And Now, Kosovo East

Is this Kosovo all over again?

An ethnic people on a small territory stand up for their independence against an outside power that then lets loose armed thugs to kill at random and create a refugee wave.

Meanwhile, the UN Security Council dawdles about whether to intervene in the ensuing genocide for fear of offending China or Russia. And America, despite its immense powers, prefers that other countries near the crisis to take charge.

No, this is East Timor, a half-island whose global significance goes far beyond it size and backwater isolation in Southeast Asia.

On Aug. 30, the 800,000 people of East Timor voted overwhelmingly for independence from Indonesia, touching off a killing wave that even has UN officials on the run. The vote confirmed a Timorese desire to end domination by the ethnic Javanese, who largely run Indonesia and led the 1975 invasion of East Timor.

Behind the slaughter are Java-based interests in Indonesia who see the country's outer islands as merely economic colonies to exploit.

And elements in the military see the independence vote as a precedent for other secession movements in a nation riven by ethnic differences, from stone-age tribes in Irian Jaya to Muslim radicals in Sumatra.

At the least, the crisis lays bare the hidden power of Indonesia's military, which fears an end to its lucrative power in society if a woman, Megawati Sukarnoputri, wins a vote in a national assembly on Nov. 10 to make her president.
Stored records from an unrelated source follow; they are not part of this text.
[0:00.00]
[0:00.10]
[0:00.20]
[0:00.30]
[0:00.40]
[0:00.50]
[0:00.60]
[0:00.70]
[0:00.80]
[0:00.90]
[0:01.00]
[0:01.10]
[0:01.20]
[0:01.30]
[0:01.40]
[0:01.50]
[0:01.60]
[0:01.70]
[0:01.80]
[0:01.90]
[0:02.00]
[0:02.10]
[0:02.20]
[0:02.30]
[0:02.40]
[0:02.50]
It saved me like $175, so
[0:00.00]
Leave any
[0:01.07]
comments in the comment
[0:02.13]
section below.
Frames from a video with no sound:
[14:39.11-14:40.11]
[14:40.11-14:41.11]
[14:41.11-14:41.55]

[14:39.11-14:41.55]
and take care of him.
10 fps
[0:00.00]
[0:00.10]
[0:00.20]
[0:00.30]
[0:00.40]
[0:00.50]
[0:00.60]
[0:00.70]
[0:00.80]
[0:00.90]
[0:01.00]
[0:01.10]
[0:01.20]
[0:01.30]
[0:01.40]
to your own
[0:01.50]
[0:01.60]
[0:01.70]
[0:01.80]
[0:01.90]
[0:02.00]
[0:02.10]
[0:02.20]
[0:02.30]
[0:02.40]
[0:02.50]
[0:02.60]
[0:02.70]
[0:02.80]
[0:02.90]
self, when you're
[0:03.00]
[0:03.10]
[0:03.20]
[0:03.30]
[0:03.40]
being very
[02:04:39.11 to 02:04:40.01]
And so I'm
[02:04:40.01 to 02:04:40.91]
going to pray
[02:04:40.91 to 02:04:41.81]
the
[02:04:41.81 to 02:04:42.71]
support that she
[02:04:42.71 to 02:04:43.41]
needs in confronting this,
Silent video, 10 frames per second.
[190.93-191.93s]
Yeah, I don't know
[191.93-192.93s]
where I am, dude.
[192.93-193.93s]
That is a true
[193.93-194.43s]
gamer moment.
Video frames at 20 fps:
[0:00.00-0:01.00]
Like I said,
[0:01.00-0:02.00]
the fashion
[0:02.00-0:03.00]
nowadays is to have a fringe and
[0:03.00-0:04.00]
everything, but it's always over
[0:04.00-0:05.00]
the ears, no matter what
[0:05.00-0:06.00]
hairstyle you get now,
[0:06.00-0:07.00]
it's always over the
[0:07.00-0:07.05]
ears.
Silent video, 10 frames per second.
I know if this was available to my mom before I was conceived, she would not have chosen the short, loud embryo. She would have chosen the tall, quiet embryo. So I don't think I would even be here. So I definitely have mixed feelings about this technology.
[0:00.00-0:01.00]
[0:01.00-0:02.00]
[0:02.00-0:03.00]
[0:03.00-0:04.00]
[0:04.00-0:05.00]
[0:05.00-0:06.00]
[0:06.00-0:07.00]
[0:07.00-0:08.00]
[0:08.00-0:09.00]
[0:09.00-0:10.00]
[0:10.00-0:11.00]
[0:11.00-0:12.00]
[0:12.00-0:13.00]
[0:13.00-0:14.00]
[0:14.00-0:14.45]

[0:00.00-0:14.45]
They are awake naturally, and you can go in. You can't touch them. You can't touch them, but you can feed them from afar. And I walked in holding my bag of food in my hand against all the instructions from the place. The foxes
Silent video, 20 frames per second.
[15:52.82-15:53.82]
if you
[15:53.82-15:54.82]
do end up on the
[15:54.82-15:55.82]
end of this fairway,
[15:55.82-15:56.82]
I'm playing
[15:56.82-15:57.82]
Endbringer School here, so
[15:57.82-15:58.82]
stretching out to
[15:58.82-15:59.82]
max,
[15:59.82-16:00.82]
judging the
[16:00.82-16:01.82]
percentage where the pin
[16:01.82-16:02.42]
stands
Ms. Megawati's party won June's legislative election, and the current president, B.J. Habibie, is scrambling to curry votes, especially from military members of the assembly, to keep his job.

Unlike Kosovo, East Timor has no NATO in the neighborhood to rescue it or to prevent genocide. Australia, whose northern coast lies close to East Timor, is poised to send in forces to stop the fighting, but lacks the international cover to make such intervention legitimate.

The West should threaten swift economic sanctions unless Indonesia quickly approves a UN-backed force in East Timor to finally let it be free.